Many possible channels (any techniques used for keeping the state on the client):

  • URL (query string, path)
  • Hidden forms

    <input type="hidden" name="sessid" value="a3423f344">
  • Cookies (the most used one):

    Cookie: sessid=a3423f344
  • Storage API (with AJAX).

Security: session identifiers must be ephemeral, random and hard to guess.

Storage by the server

  • Possible storage areas:

    • volatile memory (RAM),
    • temporary file,
    • temporary database.
  • The server is the only one to see and modify data.

  • Potentially store large data (not recommended).

  • Default sessions system historically implemented in PHP (temporary file).

  • In Express:

Storage by the client

  • Leveraging the client local storage: cookies, storage API.

  • (Symmetric) cryptographic methods to guarantee

    • Confidentiality → Encryption: the server is the only one able to see the data.

    • Integrity → Signature (HMAC): the server is the only one able to create/modify data.

  • Session identifier = storage area.

  • Limited to small data.

  • The server must generate a random secret key, and never give it away.

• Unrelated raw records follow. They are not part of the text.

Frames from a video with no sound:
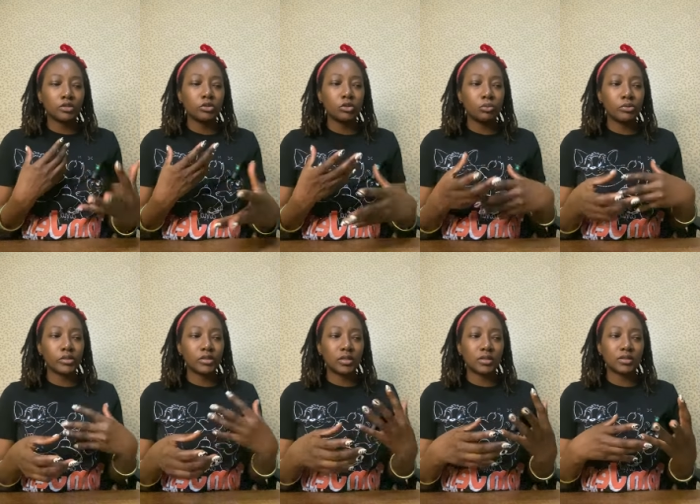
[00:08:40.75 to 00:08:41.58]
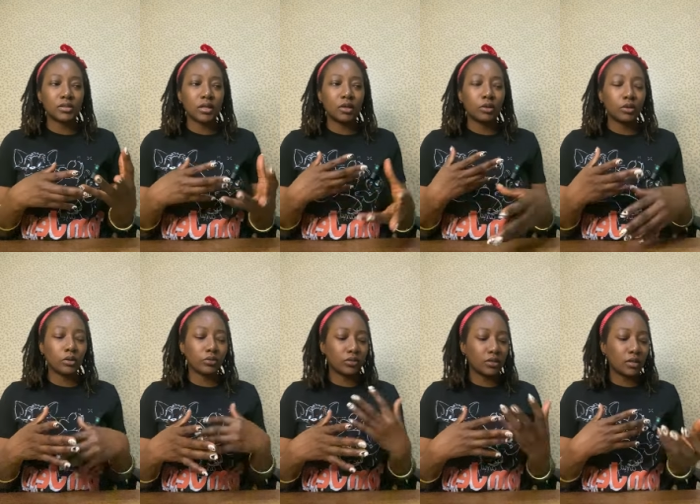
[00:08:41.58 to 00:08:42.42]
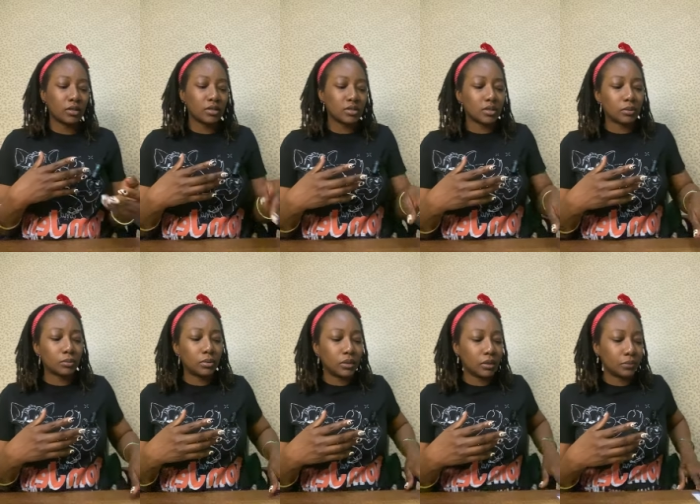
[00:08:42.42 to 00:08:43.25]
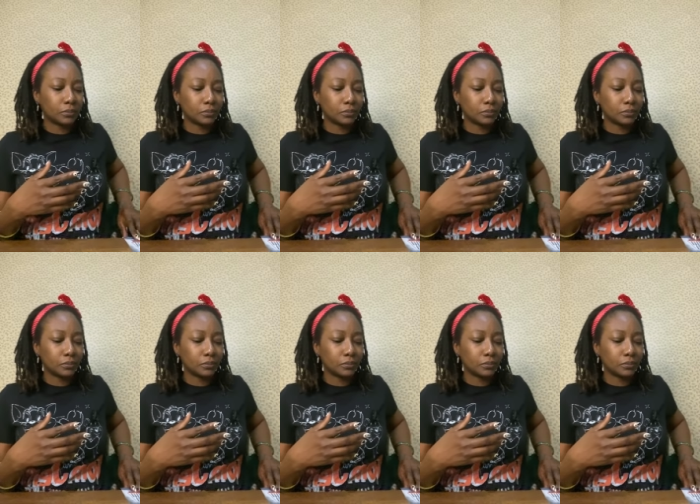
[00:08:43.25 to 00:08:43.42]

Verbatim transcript: a lot of things in play,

  • In Express: cookie-session.

Express example

var express = require('express'),
    session = require('express-session');

app.use(session( {
  secret : '12345',
  resave: false,
  saveUninitialized: false,
} ));

app.get('/welcome', function (req, res) {
  req.session.user = req.query.user;       // Store data in the session

app.get('/next', function (req, res) {
  if (req.session.user) {                  // Retrieve data from the session
    res.end('Hello ' + req.session.user);
  } else {
    res.redirect('/welcome');              // If data is absent, redirect to /welcome

Sessions: pros/cons


  • Transparent API, hides the protocol and implementation details.
  • Often faster than querying a DB.


  • Uses more resources than a simple client-based storage.
  • Almost all implementations need the client to activate cookies.

Alternatives and complementary systems

Global storage for the application

  • Memory based key-value storages: Redis, …
  • Big table: Memcached, …

Security warnings

Never store unencrypted sensible data on the client
Never transmit them via the URL.
Always generate hard-to-guess session identifiers:
use random number generators and long strings, let identifiers depend on the HTTP(S) request.
Use an encrypted transport layer:
only use HTTPS for sensitive information (remember all personal information is sensitive).

An attacker with the ability to steal/fix session identifiers can acces all the user data.

Use short-lived sessions:
session cookies, identifiers, … must expire fast (or at least regularly).